The Good Son: Macaulay Culkin-starring horror thriller returns in a feature-packed Blu-ray release
When Joseph Ruben‘s The Good Son was released, the freak factor that helped the studio marketing team sell the film was having little Kevin from the Home Alone movies appear as a burgeoning serial killer. And that kinky gimmick certainly worked to get the film the attention it needed to sell tickets. But it also worked against the film, with critics already poised to decimate the movie based on the casting, citing it as unsavory for making such a beloved child star as Macaulay Culkin a bloodthirsty, ice-cold killer, uttering guttersnipe threats (“Hey Mark…don’t f**k with me!”) and committing all manner of mayhem.
It’s a shame that time has forgotten the film, relegating it to the pop culture dump bin where it has pretty much remained ever since. But now Kino Lorder has dragged the movie up from the depths and, now removed from the zeitgeist, it’s a marvelous opportunity for audiences to rediscover it and note just how effective a thriller it is: gorgeously shot, effectively acted and tautly directed by one of the most undervalued suspense directors alive.
The movie stars a very young, very cute Elijah Wood as Mark, a little boy whose mother dies of cancer in the opening sequence and whose father (David Morse) ships him off to his brother’s looming New England home to stay while he wraps up business in Japan. There, he is welcomed by his uncle (Daniel Hugh Kelly) and aunt (Wendy Crewson) – who themselves had lost a child the year prior – as well as his cousin Henry (Culkin), who seems kind and welcoming but who is, as we find out fairly quickly, a stark-raving-mad psychopath.
As Mark mourns his mother and assimilates into his extended family dynamic, he is receptive to his cousin’s overtures of play, the pair acting like brothers. But when Henry acts out by causing a 20-car pile-up and murdering a dog, Mark is revolted and distances himself. Henry responds by threatening to murder his sister (played by Culkin’s real sister Quinn) and psychologically toying with Mark before turning his mania on his own, loving mother.
An obvious tip of the hat to the novel, play and film The Bad Seed, The Good Son‘s screenplay by British author Ian McEwan, was set to go to camera with unknown kids in the lead until Culkin’s now disgraced, then powerful, father Kit fell in love with the project and refused to let his son star in Home Alone 2 unless 20th Century Fox allowed him to star in the picture.
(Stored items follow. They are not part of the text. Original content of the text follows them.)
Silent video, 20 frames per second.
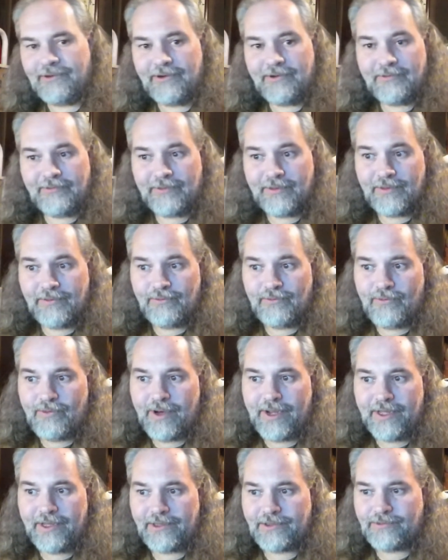on with
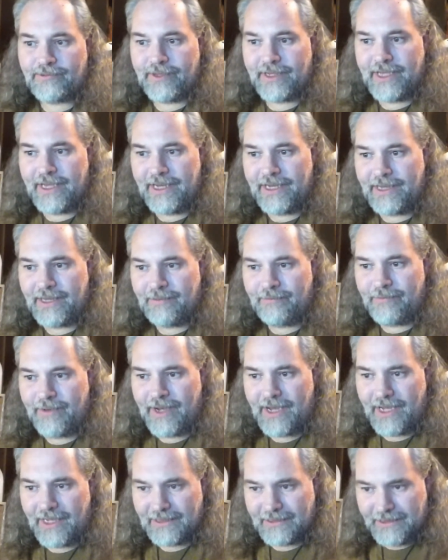what else we got in the
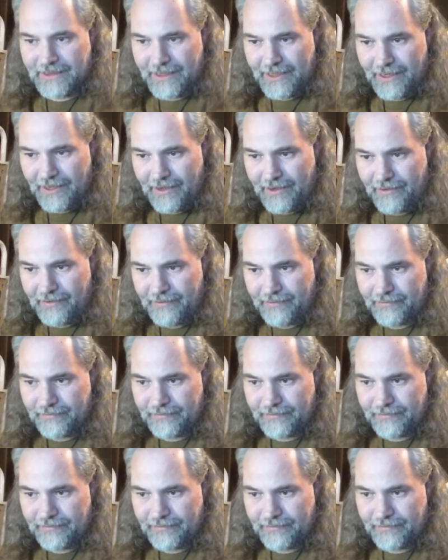box here.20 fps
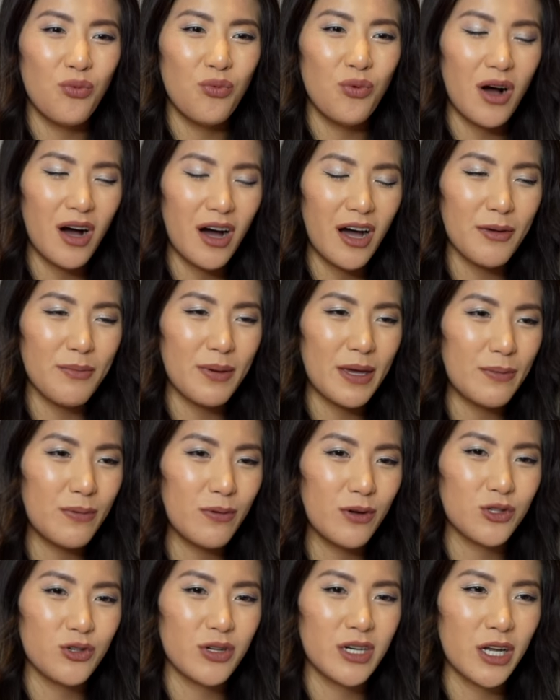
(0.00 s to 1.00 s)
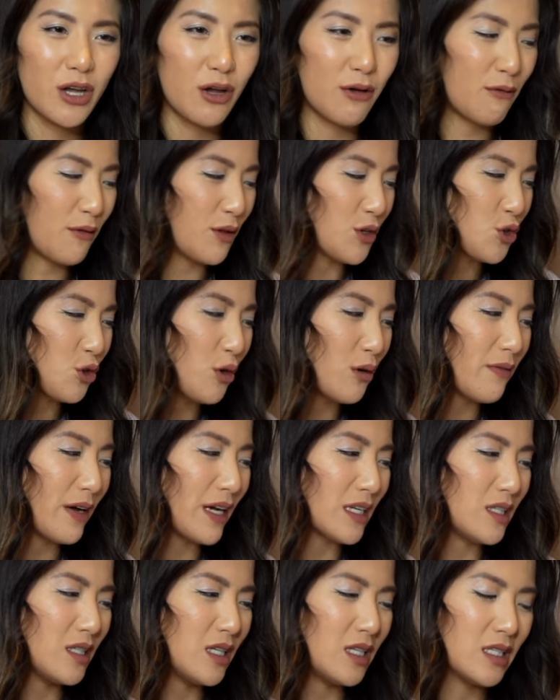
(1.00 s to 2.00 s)
why people are trying to go for the shock
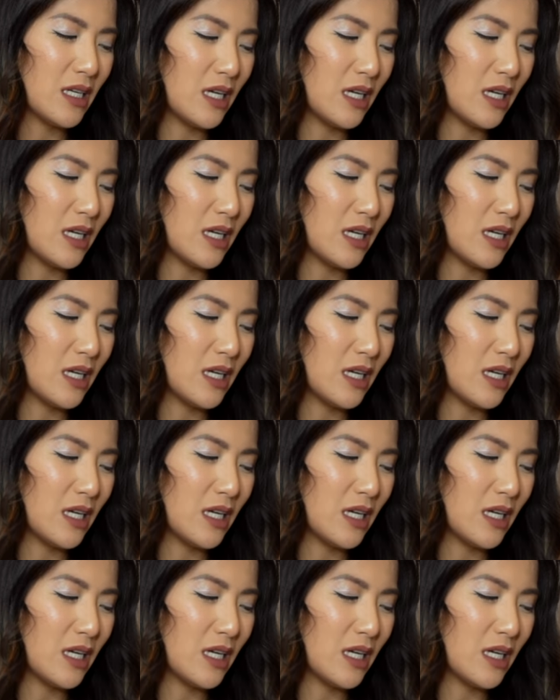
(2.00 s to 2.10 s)
factor these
The decision was a good one as Culkin is chilling without even trying. In Home Alone and the earlier Uncle Buck, part of Culkin’s appeal was that the child actor seemed wise beyond his years, smarter than the adults around him and infinitely resourceful. That lazy-lidded intellect is used to disarming effect here, with his soft, baby-like cuteness rendered grotesque in light of the evil acts he commits. His co-star Wood is even better, a tormented innocent who fiercely wants to protect his extended family from the monster he knows hides inside his cousin. Matching the children’s performances is Canadian actress Wendy Crewson, who is stunning as Henry’s mother, still savaged by grief at the earlier loss of her other son and slowly, surely coming the realization that her surviving boy is just not right.
The Good Son is a genuinely upsetting movie, a sickly, disturbing experience that refuses to pander to gore and rather exploits its marvelous locations, with its snowy frozen ponds and roaring seaside cliffs, to create a brooding, Gothic aura of psychological decay. The fact that movie is unsparing in its portrait of juvenile evil is exactly why critics recoiled, though Culkin’s presence in the relatively low budget movie paid off and the movie did extremely well internationally at the box office.
Kino Lorber should be commended for ensuring that The Good Son gets a proper revisit, with their flawless HD transfer and wealth of cast and crew interview,s including the brilliant Ruben, cinematographer John Lindley and actors Morse, Crewson and Kelly. Each of them tell tales praising the talent in front and behind the camera and all of them cite the fact that making the movie was a genuinely eerie experience; shot in chronological order, even the children stopped playing together as they sunk deeper into their grim character dynamic.
The Good Son is not a fun movie. But it’s an absolutely first rate horror film that deserves a serious re-appraisal.